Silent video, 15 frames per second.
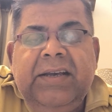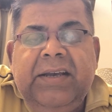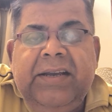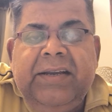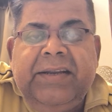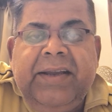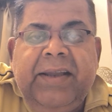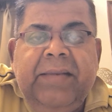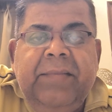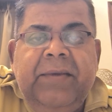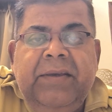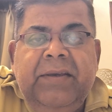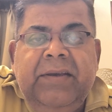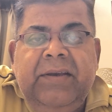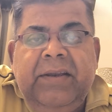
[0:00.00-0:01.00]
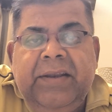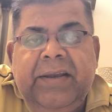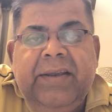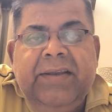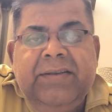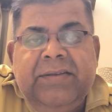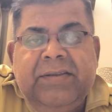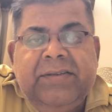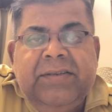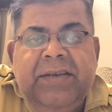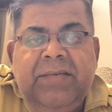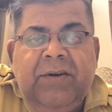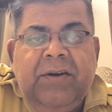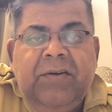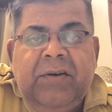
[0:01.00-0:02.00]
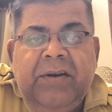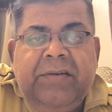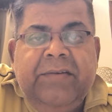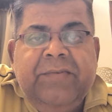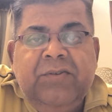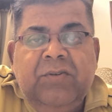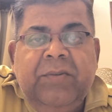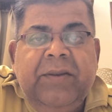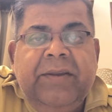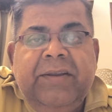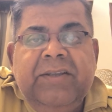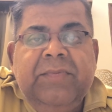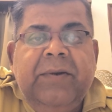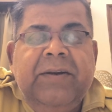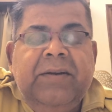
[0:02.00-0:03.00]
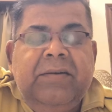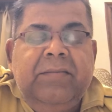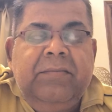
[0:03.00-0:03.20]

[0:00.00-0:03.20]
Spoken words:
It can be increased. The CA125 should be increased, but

---

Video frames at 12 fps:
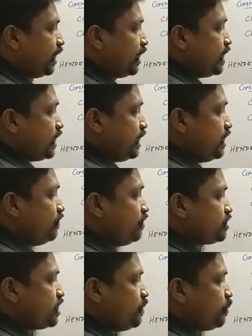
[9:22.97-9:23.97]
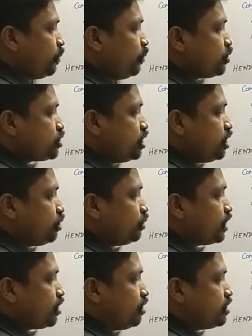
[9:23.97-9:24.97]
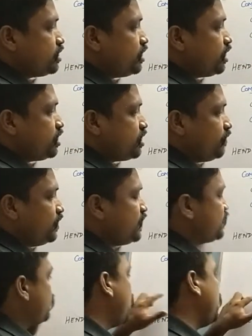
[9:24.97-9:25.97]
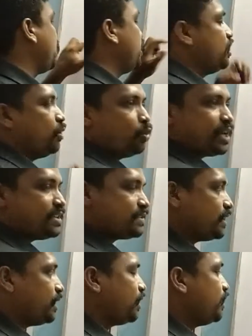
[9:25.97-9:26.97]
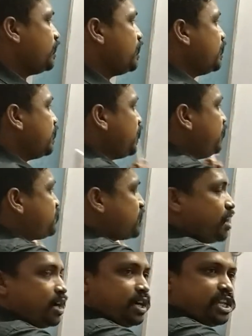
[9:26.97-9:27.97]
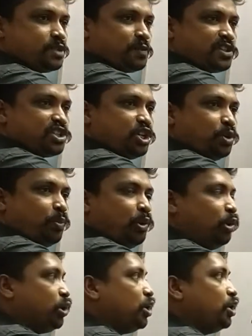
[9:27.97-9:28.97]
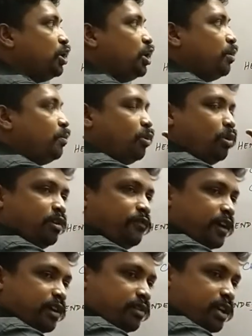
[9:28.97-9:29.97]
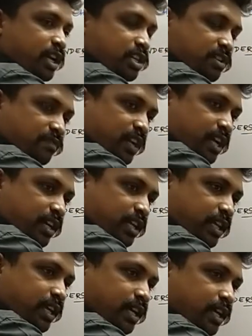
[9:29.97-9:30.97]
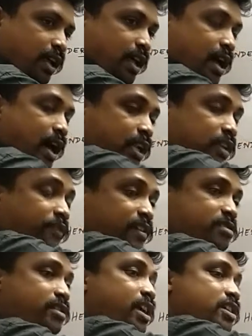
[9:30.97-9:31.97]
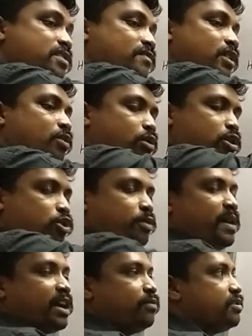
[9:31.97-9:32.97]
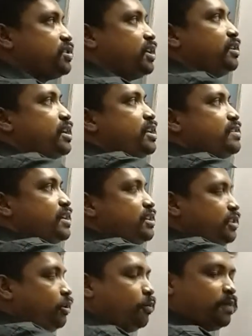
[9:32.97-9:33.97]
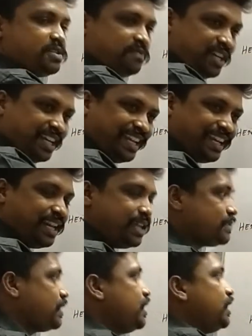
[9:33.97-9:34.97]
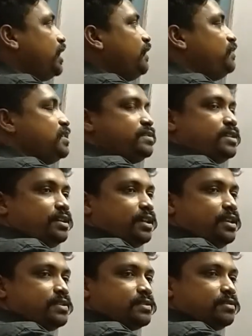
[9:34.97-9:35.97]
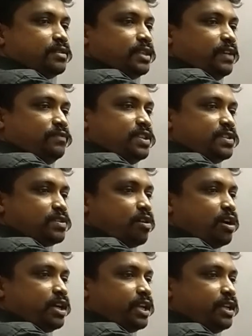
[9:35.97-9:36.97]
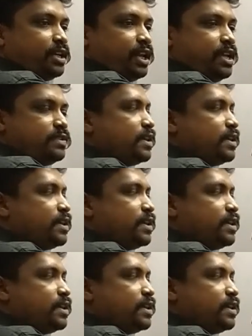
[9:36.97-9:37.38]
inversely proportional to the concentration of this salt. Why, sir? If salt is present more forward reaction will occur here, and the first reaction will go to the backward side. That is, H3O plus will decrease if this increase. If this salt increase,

---

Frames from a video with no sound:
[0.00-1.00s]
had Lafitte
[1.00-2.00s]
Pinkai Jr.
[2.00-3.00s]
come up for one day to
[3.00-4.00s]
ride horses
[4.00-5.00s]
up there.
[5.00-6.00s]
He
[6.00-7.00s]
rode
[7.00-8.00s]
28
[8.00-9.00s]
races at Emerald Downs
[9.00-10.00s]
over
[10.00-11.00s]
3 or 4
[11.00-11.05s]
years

» EXERCISE BRIEF
Lines from the one above containing "Video frames at" down to the one containing "[9:35.97-9:36.97]" should be transcribed exactly, with both ends kept and no pictures.

» TASK SOLUTION
Video frames at 12 fps:
[9:22.97-9:23.97]
[9:23.97-9:24.97]
[9:24.97-9:25.97]
[9:25.97-9:26.97]
[9:26.97-9:27.97]
[9:27.97-9:28.97]
[9:28.97-9:29.97]
[9:29.97-9:30.97]
[9:30.97-9:31.97]
[9:31.97-9:32.97]
[9:32.97-9:33.97]
[9:33.97-9:34.97]
[9:34.97-9:35.97]
[9:35.97-9:36.97]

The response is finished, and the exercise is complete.